BBC News Україна BBC News Ukraine
- Type: Radio network and website
- Country: United Kingdom
- Availability: International
- Endowment: Foreign and Commonwealth Office, UK
- Owner: BBC
- Key people: Maciek Bernatt-Reschynskyy (Head of Service)
- Launch date: 1992
- Official website: www.bbc.com/ukrainian

= BBC News Ukrainian =

Ukrainian service of the BBC

BBC News Ukrainian (BBC News Україна) is the Ukrainian service of BBC News which conveys the latest political, social, economical and sport news relevant to Ukraine and the world. It started broadcasts in 1992. Its headquarters are in London, United Kingdom. The first BBC Ukrainian program was aired on 1 June 1992. It featured President of Ukraine Leonid Kravchuk and UK Prime Minister John Major. It has had an office in Kyiv since 1993 with around ten staff, in 1993 the office was staffed by one correspondent. BBC Ukrainian has a few dozen reporters - both in Ukraine and abroad.

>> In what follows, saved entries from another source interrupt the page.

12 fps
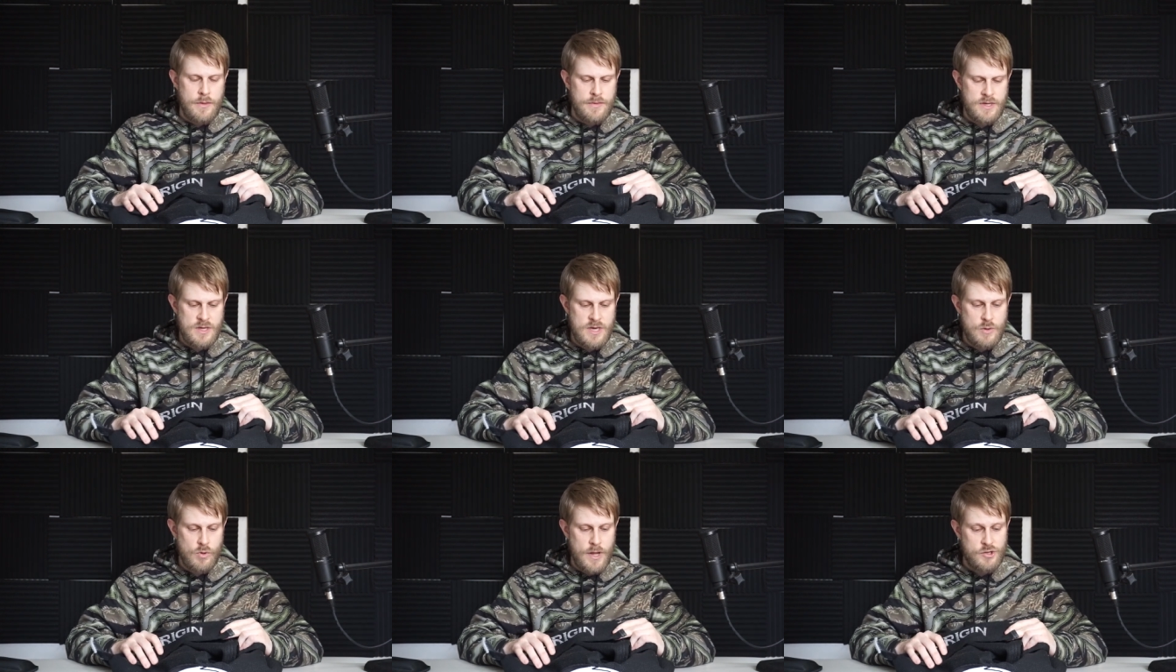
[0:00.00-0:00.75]
the
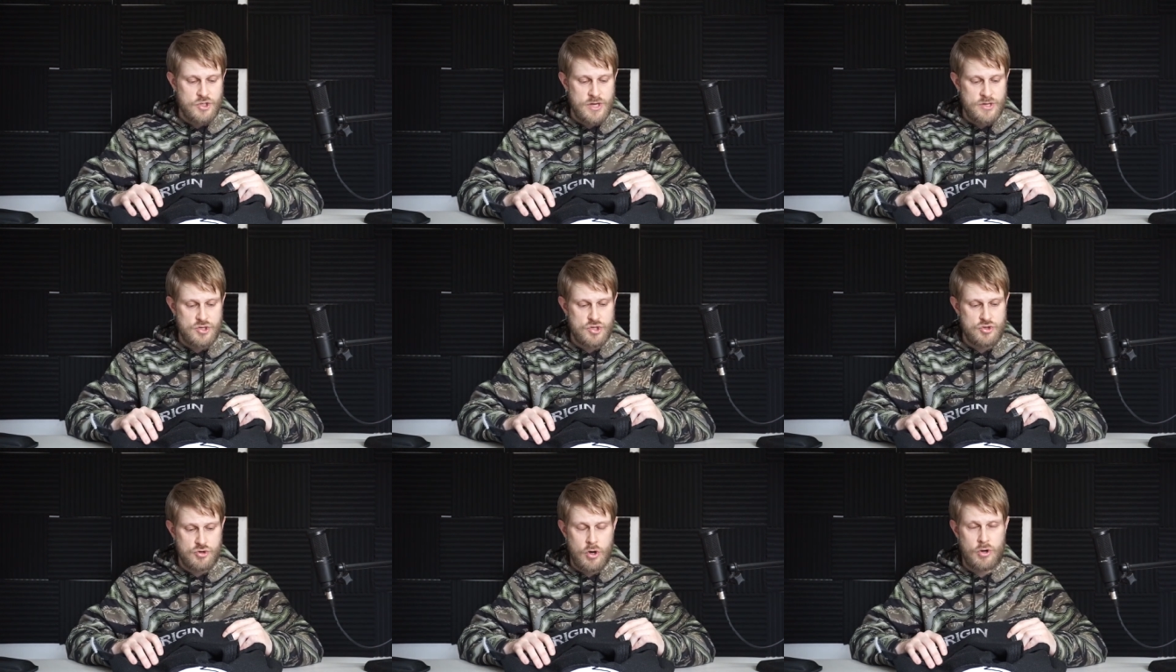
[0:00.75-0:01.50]
gi will actually get
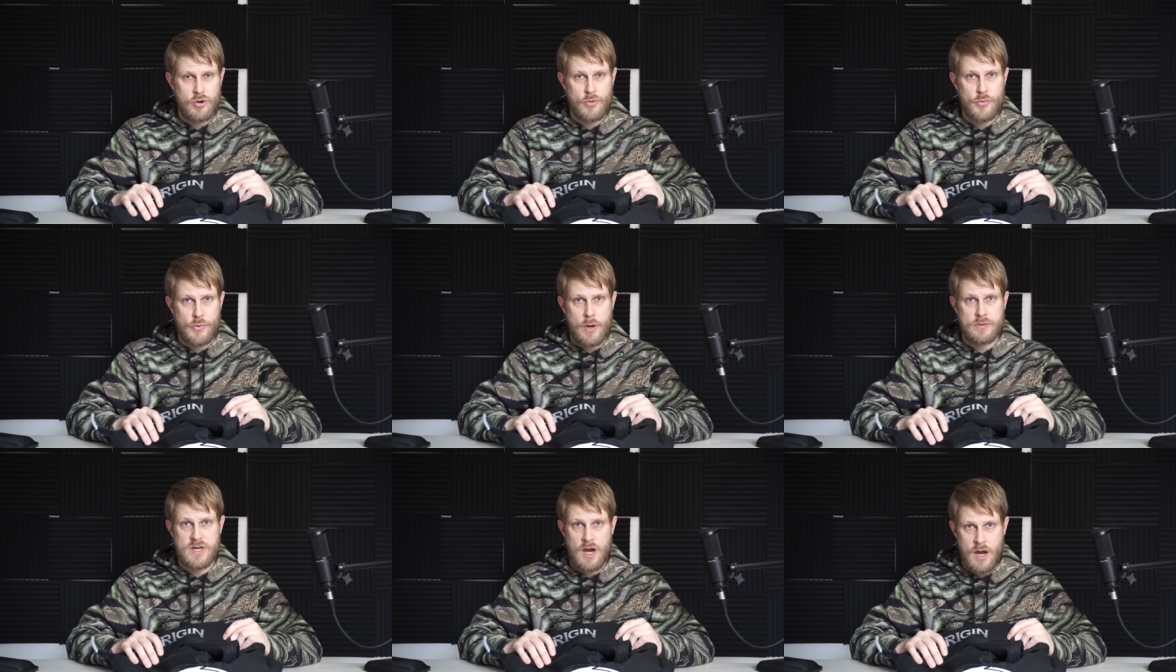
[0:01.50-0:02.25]
stronger
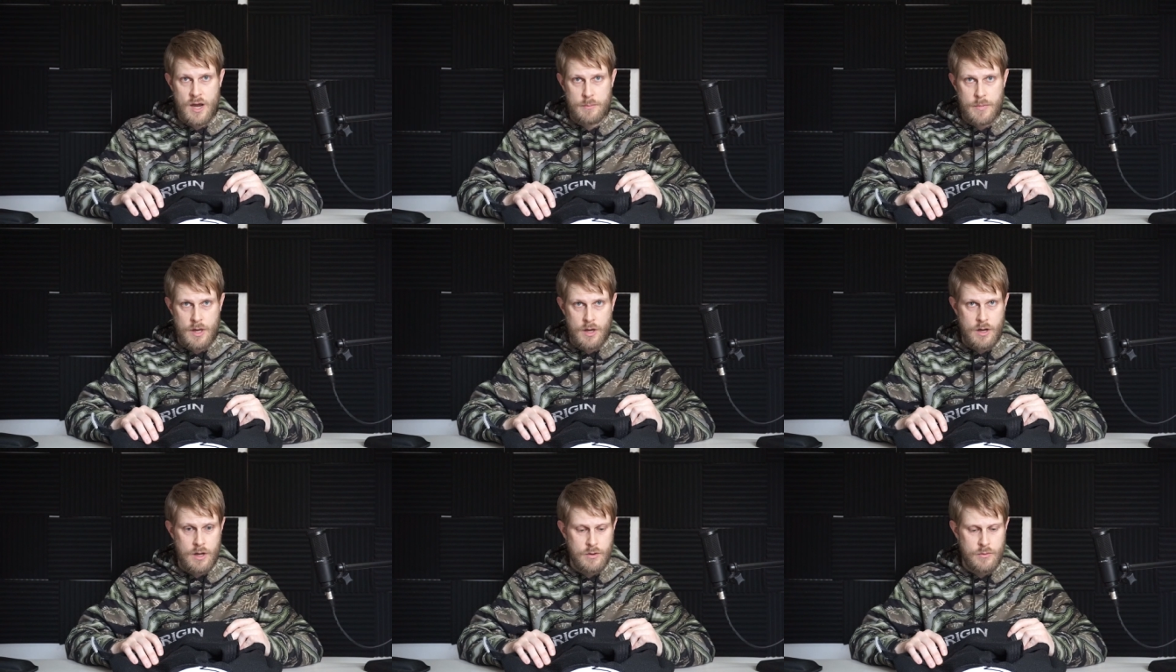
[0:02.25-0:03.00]
throughout time
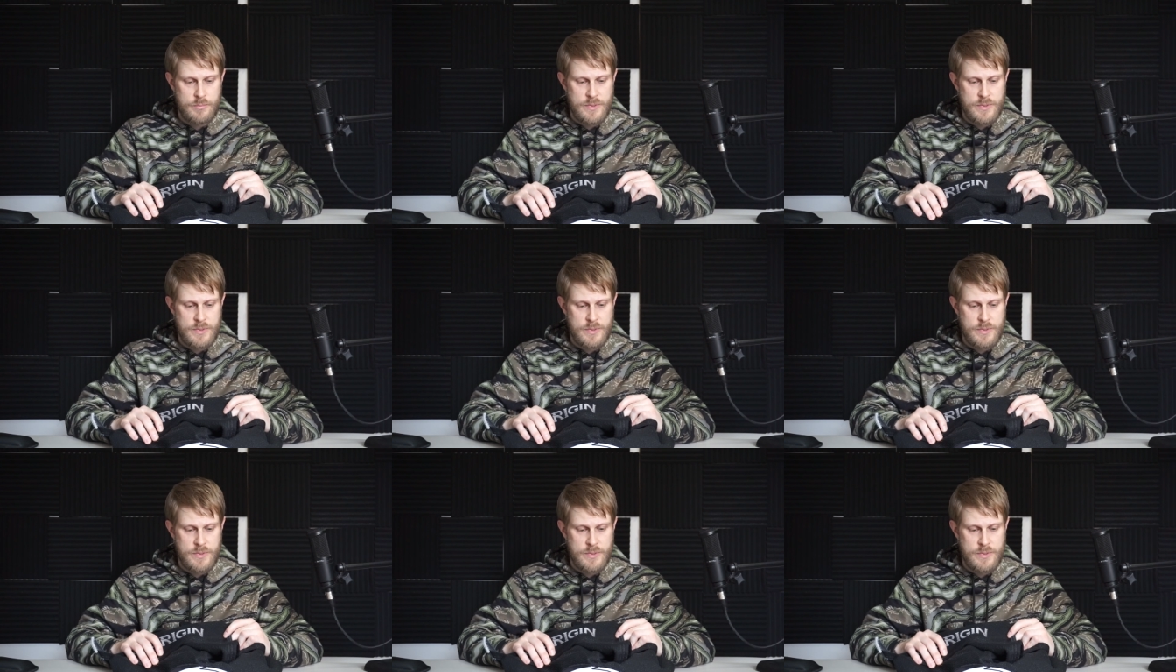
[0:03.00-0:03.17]
uh,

From June 2009 BBC Ukrainian aired hourly news broadcasts outside its morning and evening broadcasts. Radio broadcasts ceased on 29 April 2011, leaving only Internet publication.

== Programs ==

"Morning with the BBC" and "Good evening from London" were two of the most popular programmes broadcast directly from the British capital and from Kyiv, the latter was interactive. On Fridays BBC editors invited guests, well known people in Ukraine, who were specialists in various fields: politicians, analysts, scientists etc.
"Morning with the BBC" started at 6 a.m. Kyiv time on weekdays and was broadcast for one hour by Radio Era and other partner stations. It was on air on ultra-short waves in Kharkiv and Kyiv regions.

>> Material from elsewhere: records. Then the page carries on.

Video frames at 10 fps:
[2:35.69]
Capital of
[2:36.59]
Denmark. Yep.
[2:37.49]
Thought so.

In 2022, following the Russian invasion, the BBC launched a 30-minute daily TV news bulletin. On the first week of the Russian invasion, BBC News Ukraine reached a record audience of 5.6 million people across bbc.ua and various social media platforms. Over the following two months, the service has maintained a weekly digital audience that is more than double its average for the previous years.

== BBC Ukraine staff ==

- Olha Burda, has started her career as a teacher, she has worked in Donetsk Oblast. She has worked at the leading Ukrainian newspapers and TV channels, and then she became a radio journalist.
- Oleksandr Bondarenko, has a Diploma in Ukrainian philology, graduate of Luhansk Pedagogical University, worked at several Ukrainian TV channels.
- Svitlana Dorosh, is the chief correspondent of BBC-Kyiv office, obtained a degree in journalism at the Taras Shevchenko National University of Kyiv, she worked in the editors offices of Kyiv newspapers, information agencies and radio stations.
- Anastasiia Zanuda is an economist, graduated from Kyiv Institute of National Economy, yet had worked as a translator, and then mastered journalist's skills.
- Oles Konoshevych is an international lawyer, graduated from the International Relations Department, Kyiv National University
- Lubomyr Krupnytskyy is a historian by qualification, graduated from Ternopil Pedagogical University. Yet, has a very vast professional experience as a journalist. Before joining the BBC service he worked as a correspondent for a number of well-known Ukrainian newspapers.
- Svitlana Pyrkalo, is the producer of the Ukrainian Service, writer, journalist
- Roman Lebed was the youngest journalist at BBC-Ukraine, graduated from Lviv State University, before joining BBC he had worked at the local radio in Rivne
- Olha Makarchuk, has a degree of translator of English and German languages. She worked on television and radio, was correspondent for BBC Ukrainian Service in Germany
- Marta Shokalo, is a graduate of University of Kyiv-Mohyla Academy, with a degree in philosophy, worked at BBC-Ukraine as a journalist
- Olga Malchevska is a producer and presenter. She collected the Public Service Journalism award at the British Journalism Awards 2022 for reporting on the Russian war in Ukraine among 100+ journalists [9]. Awarded for the Best Interview of the Year in Ukraine by the Honor of Profession («Честь Професії») - Kyiv, 2020. [10] Before joining the BBC, Olga was awarded with the international Vaclav Havel Fellowship for outstanding journalists, representing Ukraine, and directed an investigative documentary Kremlin's Czech Friends. Prior to that Ms Malchevska worked as a Correspondent for the leading Ukrainian TV Channel of 1+1 TV ( 1+1 Media) and its accoladed flagship weekly current affairs program ТСН-Тиждень (TSN-Week). She had also worked as a reporter and news editor for other Ukrainian TV channels including Channel 5, Novyi Kanal, TRK Ukraine.